Recent Advances in Li Metal Batteries: Focus on Composite Anode Design and Fabrication Strategies

Lithium (Li) metal batteries (LMBs) are widely regarded as promising next‐generation energy storage systems because of their exceptionally high theoretical energy density. However, practical deployment is hindered by the intrinsic instability of Li metal anodes, including dendritic growth, large volume changes, and unstable electrode–electrolyte interfaces, which result in low Coulombic efficiency and limited cycling life. To mitigate these challenges, a range of approaches have been developed, such as separator modification, electrolyte design, artificial interfacial layers, and electrode structural engineering. Among these strategies, three‐dimensional current collectors (3D CCs) have emerged as a key component in composite Li metal anodes, as they can homogenize Li‐ion transport, decrease local current density, and buffer repeated volume variations during cycling.
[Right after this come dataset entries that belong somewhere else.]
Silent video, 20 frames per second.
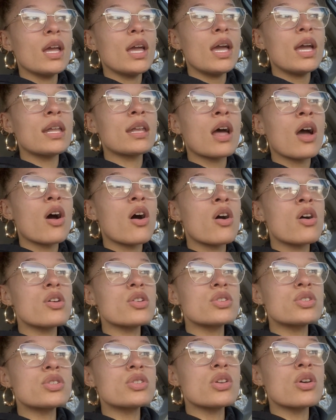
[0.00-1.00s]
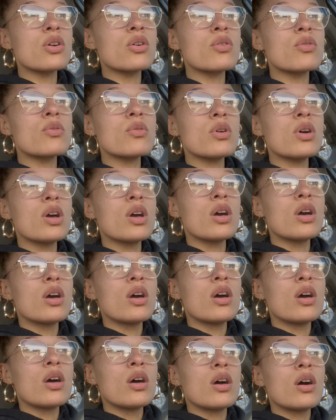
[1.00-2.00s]
And I also
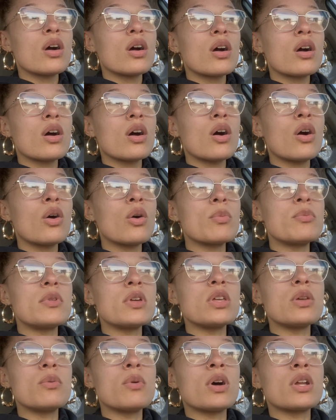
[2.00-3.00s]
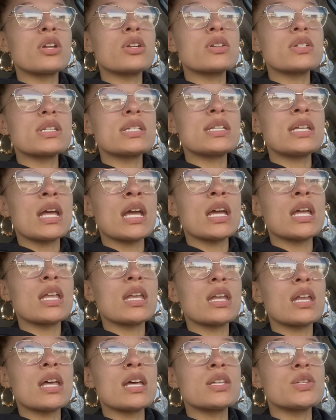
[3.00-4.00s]
hope that you
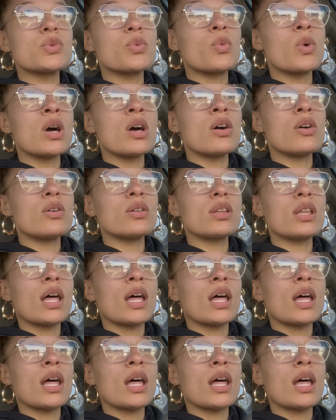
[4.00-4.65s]
understand as well,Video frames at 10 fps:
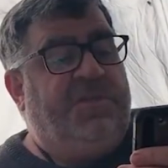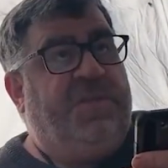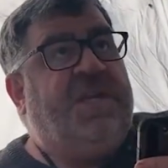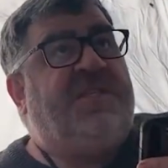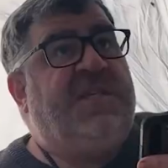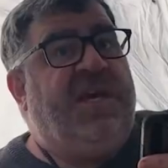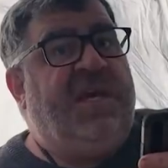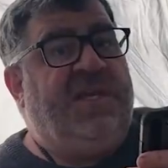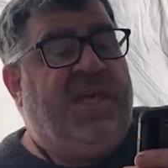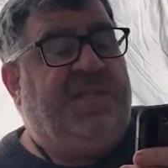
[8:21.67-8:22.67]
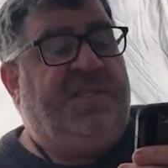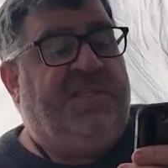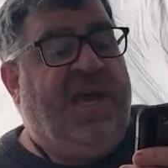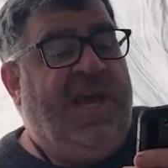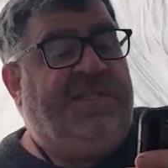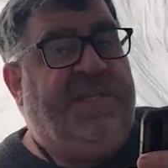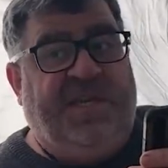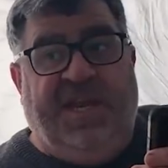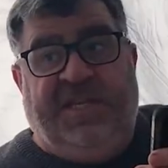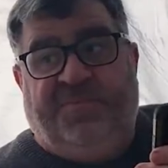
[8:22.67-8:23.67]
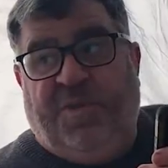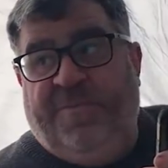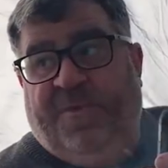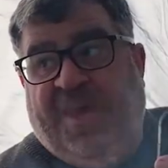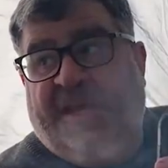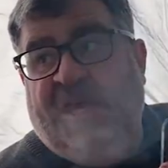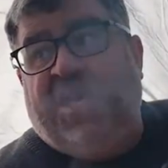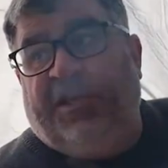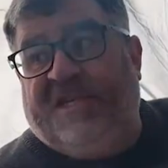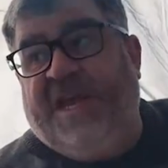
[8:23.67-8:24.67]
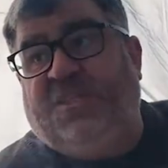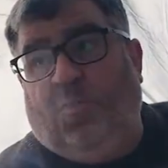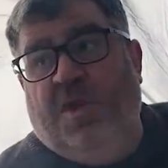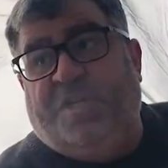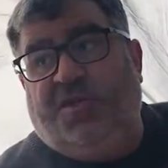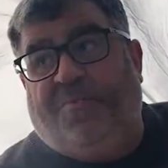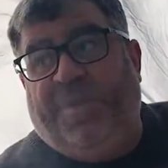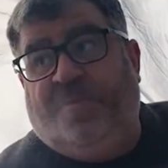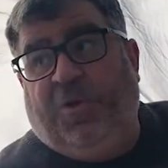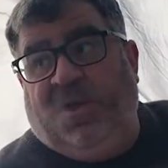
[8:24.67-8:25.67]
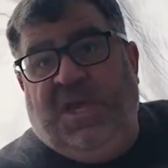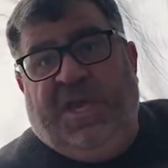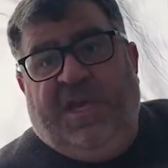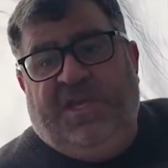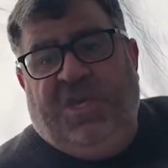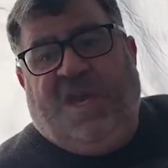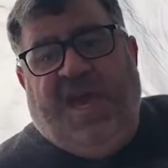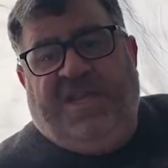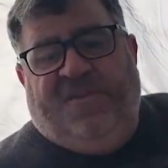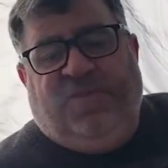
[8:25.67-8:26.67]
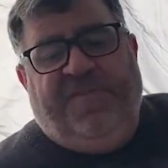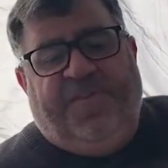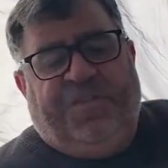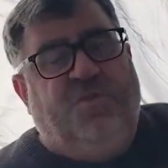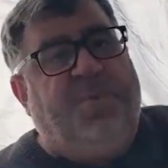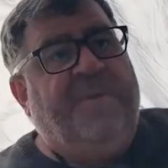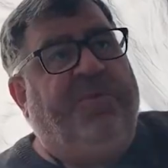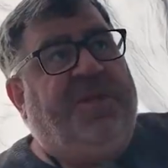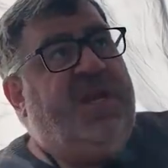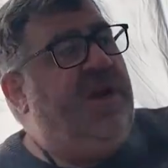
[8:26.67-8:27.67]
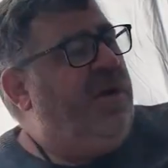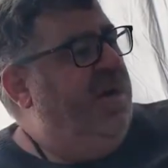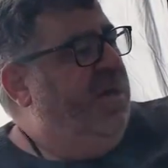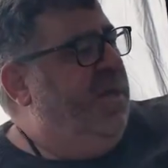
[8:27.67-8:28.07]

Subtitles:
So that's the size, and it is pretty big. Saying it's 1 to 2 people, you can definitely fit 2 people in here.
This review focuses on the role of 3D CCs in stabilizing Li metal anodes; summarizes representative fabrication methods including electrochemical deposition, molten Li infusion, vacuum evaporation, and mechanical rolling; and critically discusses the remaining challenges. Finally, design guidelines and future perspectives for scalable manufacturing are proposed, with the aim of closing the gap between laboratory‐scale demonstrations and practical high‐energy‐density Li metal batteries.